Basic Wireless Communication for Microcontrollers
Chapter 4 - Design Project 3: 900MHz Automatic Error-Correcting Data Link
Communication Protocols and Networks
     If you didn't know anything about data communications and you were handed a microcontroller and an RF module, the first thing that might occur to you would be to just send raw serial data over the RF link. In many cases, this would work fairly well, and there are some circumstances where this is a logical thing to do. However, there are several reasons why this is usually not a good idea. For one, the data stream is susceptible to errors and adding some additional data (such as an FCS) to the message will allow us to correct errors. Secondly,
when the transmitter is not sending, it is very difficult to ensure that the receiver will not occasionally output random data, due to noise and interference. There would be no way to distinguish this data from the intended information if we just sent the raw data. Finally, if there are several transmitters and receivers on the same channel, there would be no way to select which data was intended for which receivers.

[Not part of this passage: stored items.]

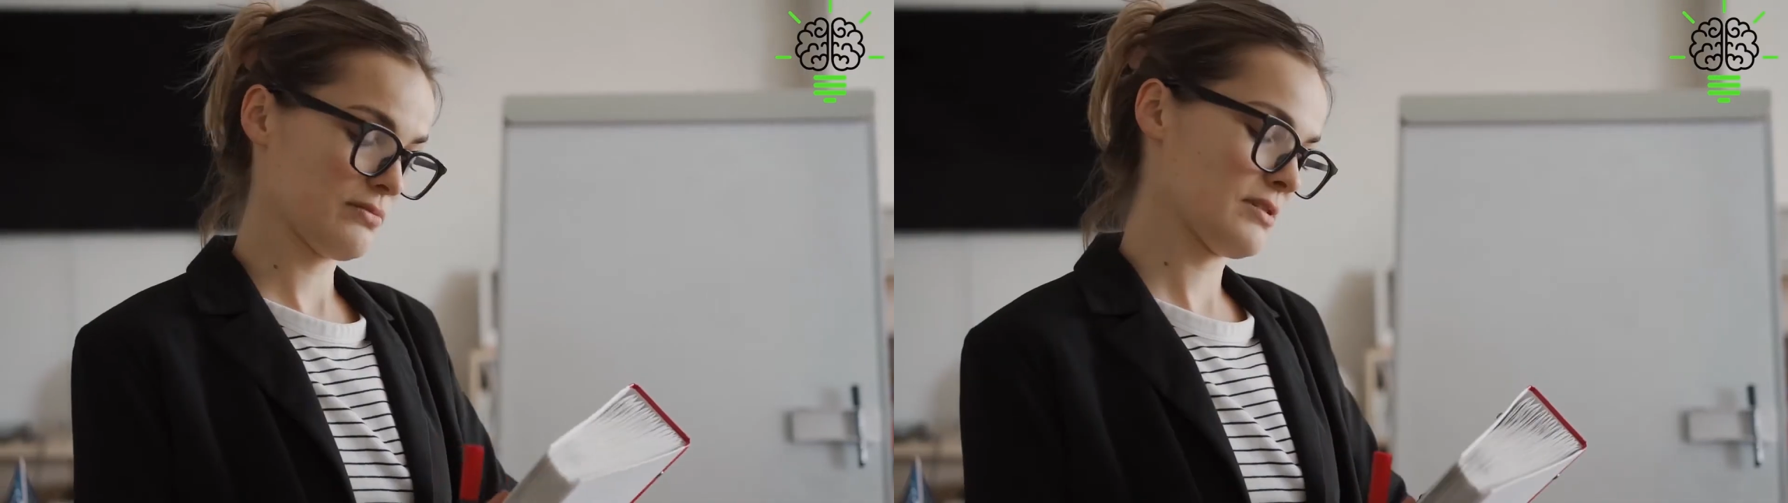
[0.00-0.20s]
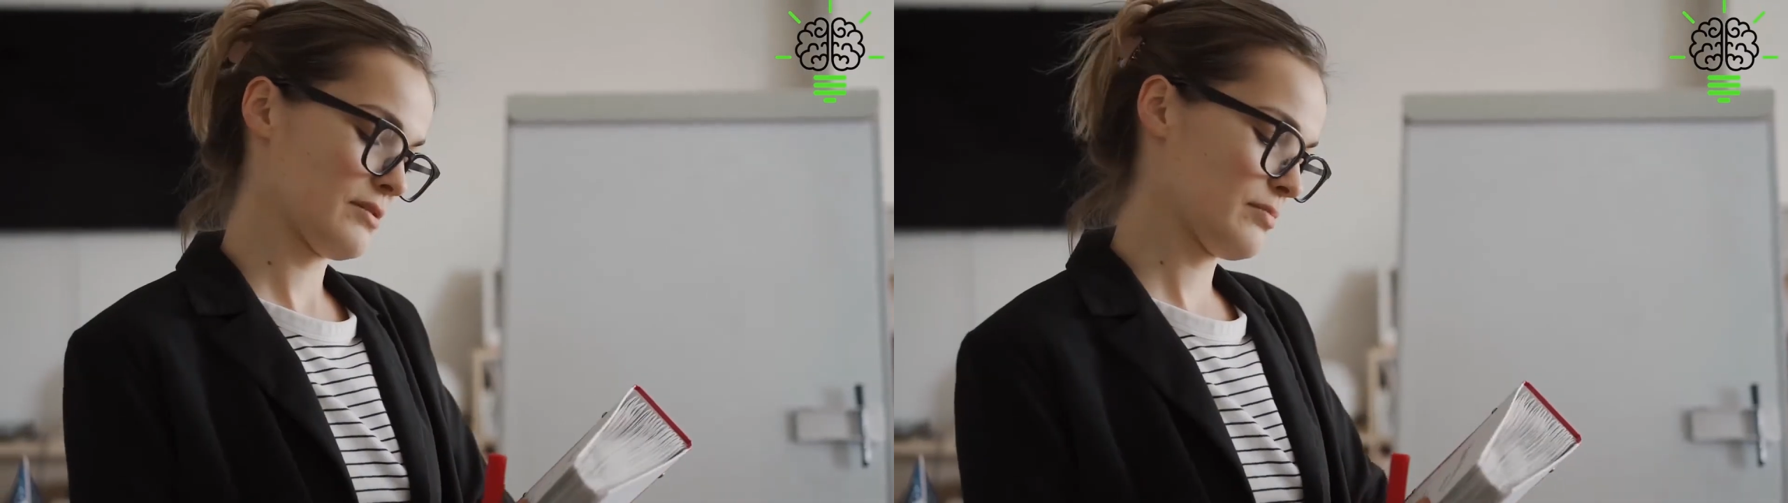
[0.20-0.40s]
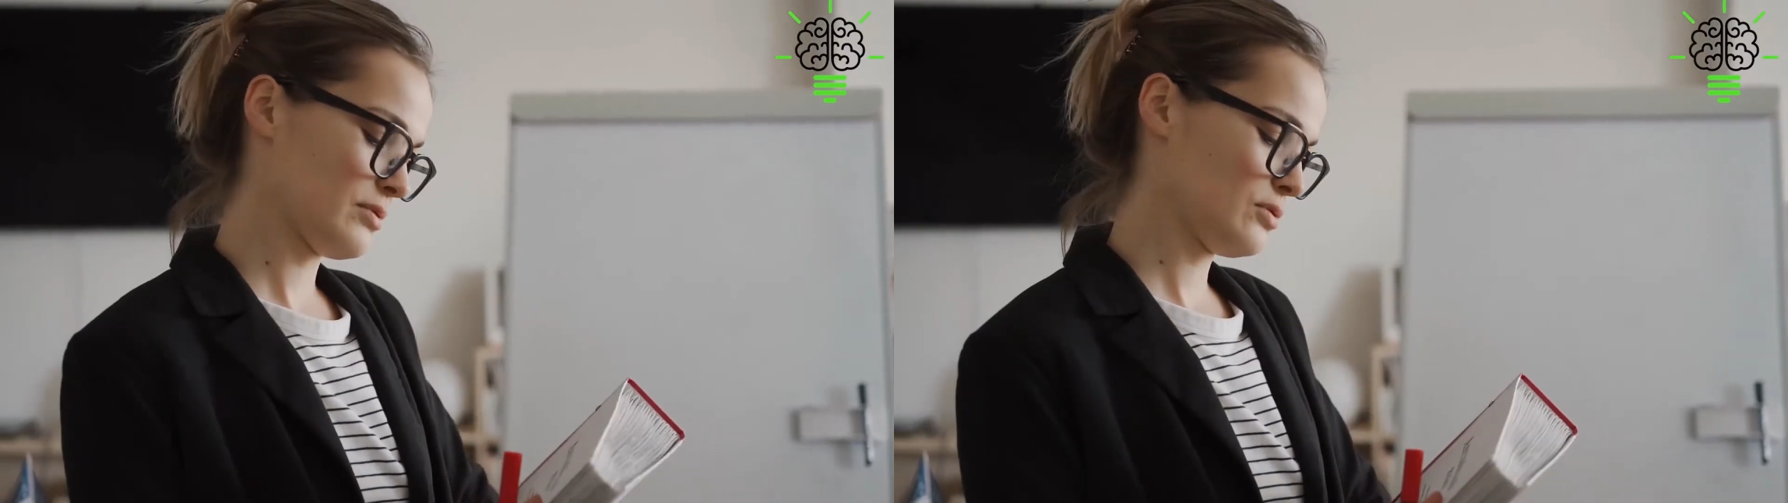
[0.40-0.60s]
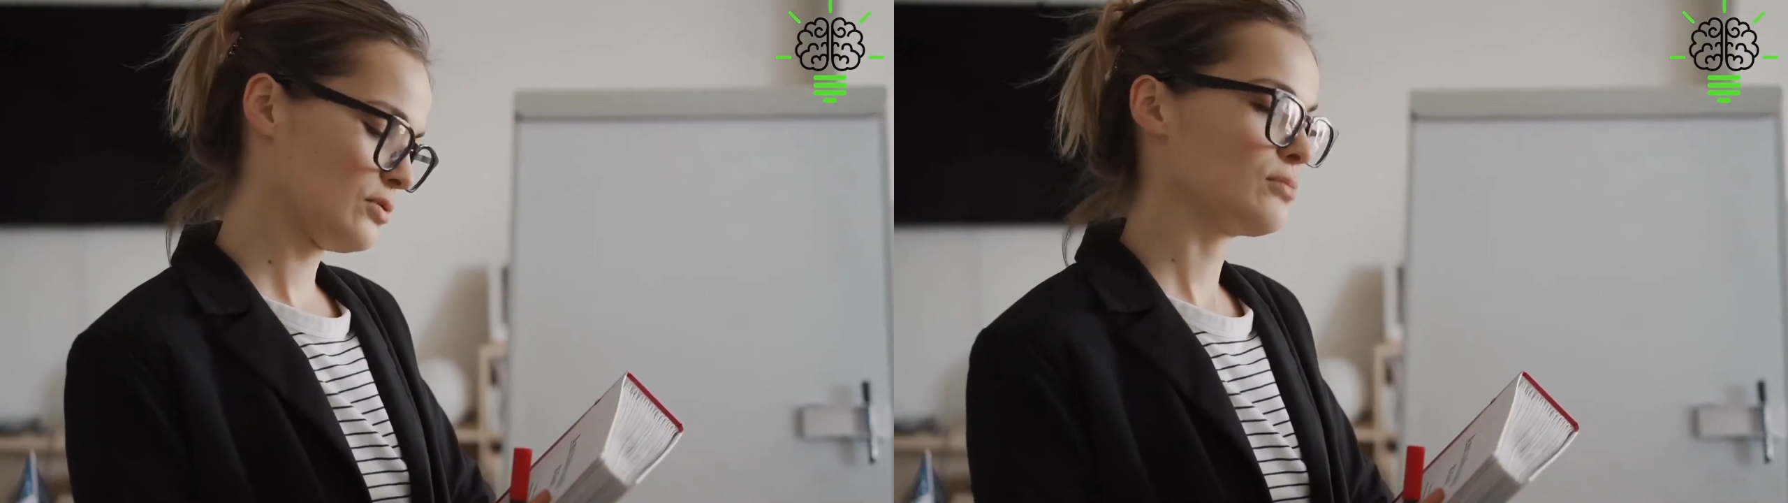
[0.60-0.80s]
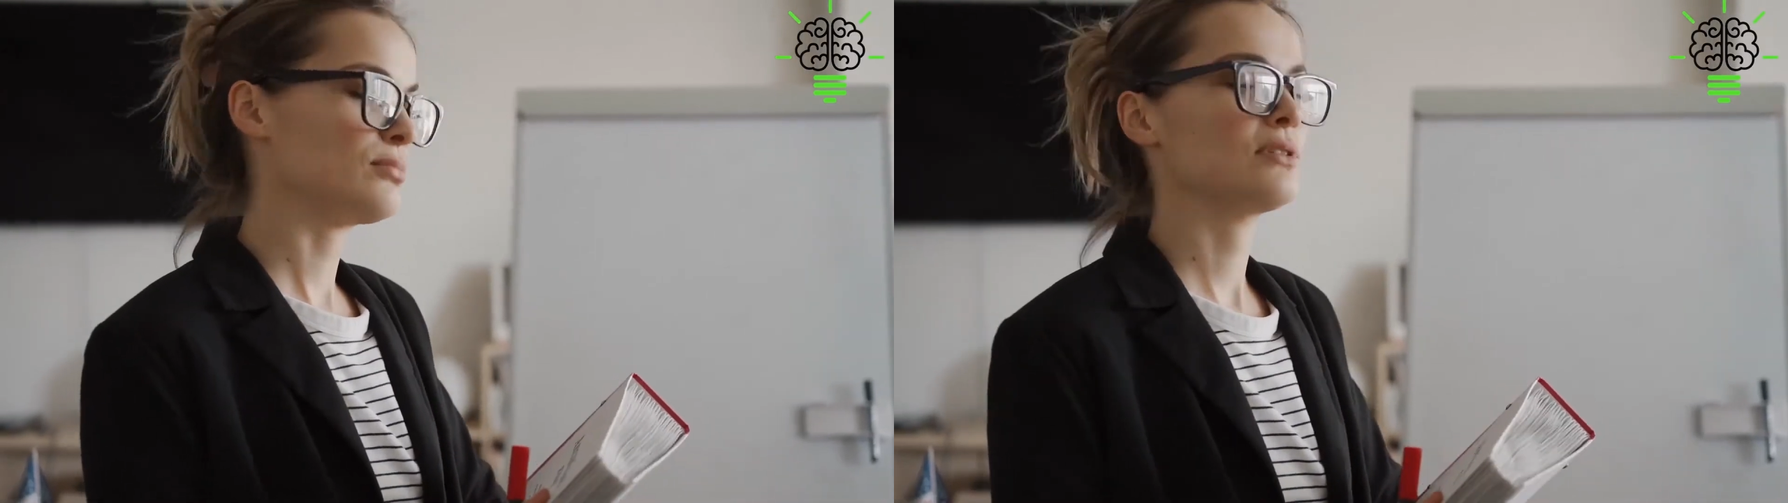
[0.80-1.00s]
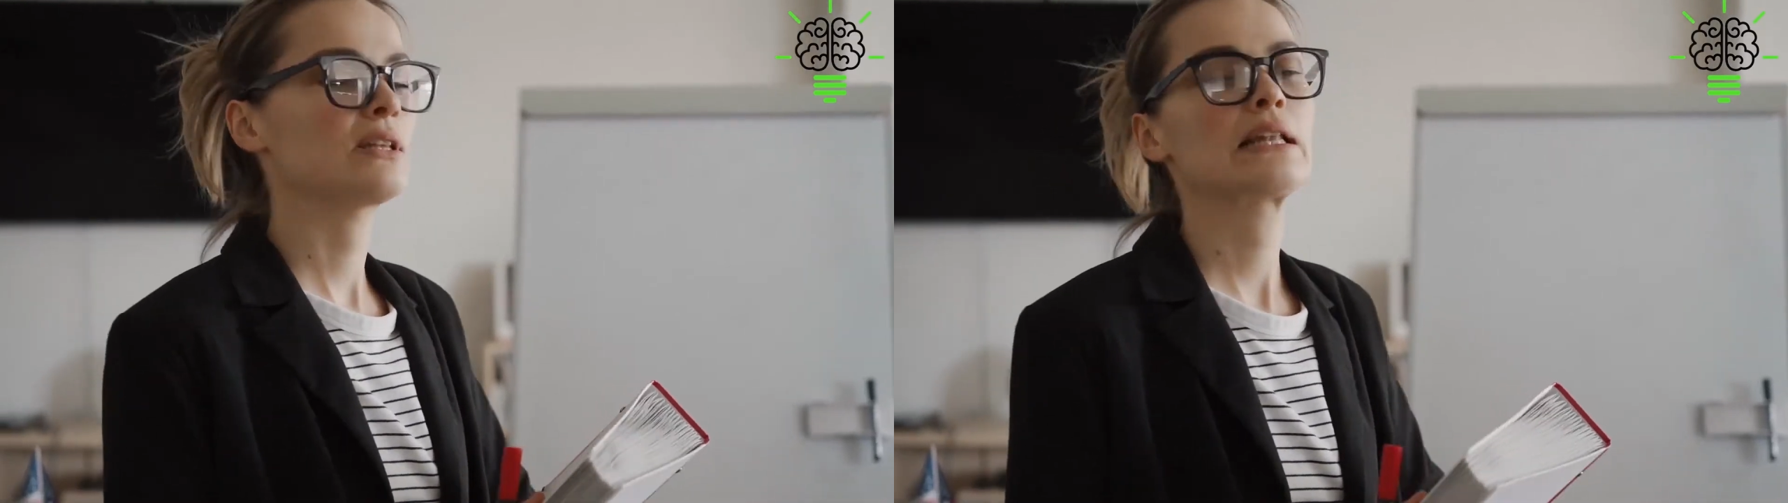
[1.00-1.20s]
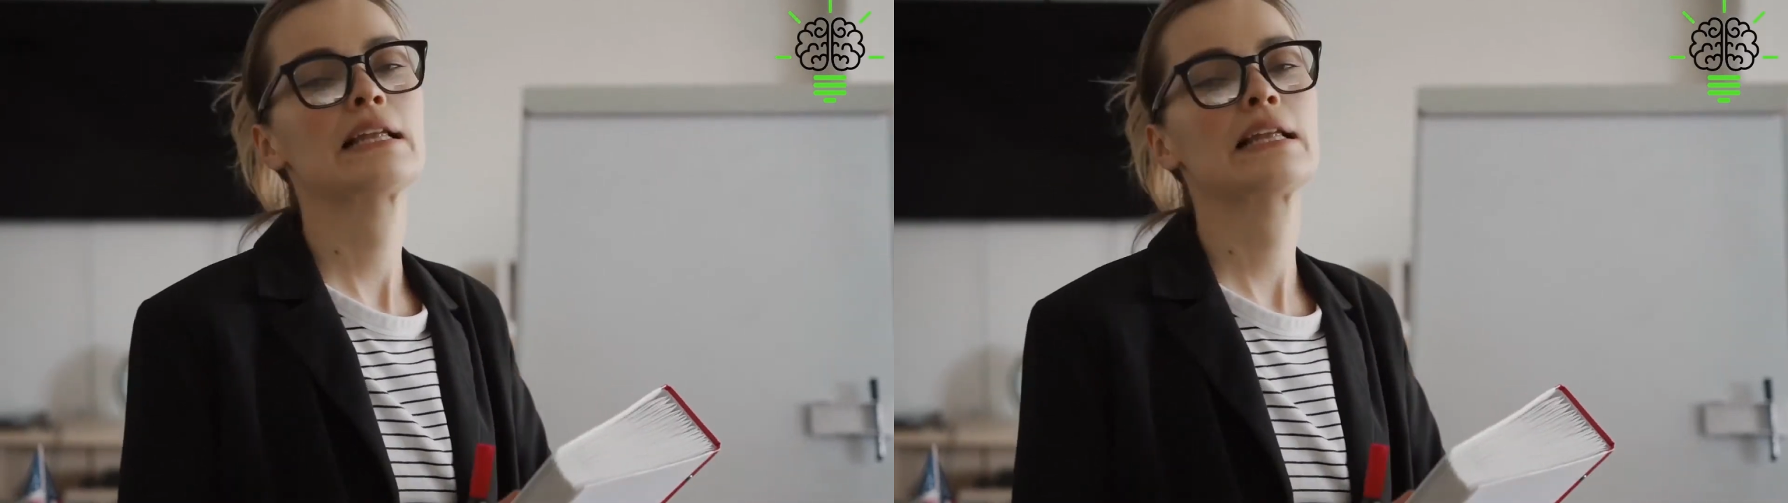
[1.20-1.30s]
For INTPs,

     For these reasons, most wireless links organize data into packets. Each packet usually contains bit sequences to indicate the beginning and end of the packet (to distinguish it from the random, noisy data which may be present while no real data is being sent), some data intended to help determine if the information in the packet has been corrupted by noise or interference, and possibly a length specification, and source and destination addresses (if there are multiple stations on the channel). The system for organizing the data into packets and using the information in the packets to coordinate the link efficiently is called a protocol.
Packet Synchronization
     To indicate the beginning and end of each packet and to distinguish it from noise, a particular byte (called a flag or flag character) is added at both the beginning and end of the packet. This byte is prevented from occurring anywhere else within the packet. If it would otherwise occur, some measure is taken to indicate this without actually sending the byte, such as sending a two byte sequence(this is called escaping because the first byte indicates that the following byte has been altered). Whenever the receiver sees the flag, it clears its receive buffer and begins assembling a new packet. The allows the receiver to synchronize immediately with the beginning of a new packet. Even if noise contained flag characters, the receiver would be sure to know the beginning of the new packet because it starts over at every flag byte which
is received.
Error Detection and Correction
     One of the advantages to packetization, as mentioned before, is that errors can be detected and corrected. Most protocols handle this using a frame check sequence (FCS) to detect errors and retransmission to correct them. Protocols which allow error correction by retransmission need to provide a means for the receiver to ask for a repeat and for the transmitter to send one, all without causing a disruption to the operation of the data link (such as causing duplicate data to be received) The process of stating that a packet was received correctly is called acknowledgement (often abreviated as ACKing or ACK) and when a packet is received with errors, a non-acknowledgement (or NACK) is sent.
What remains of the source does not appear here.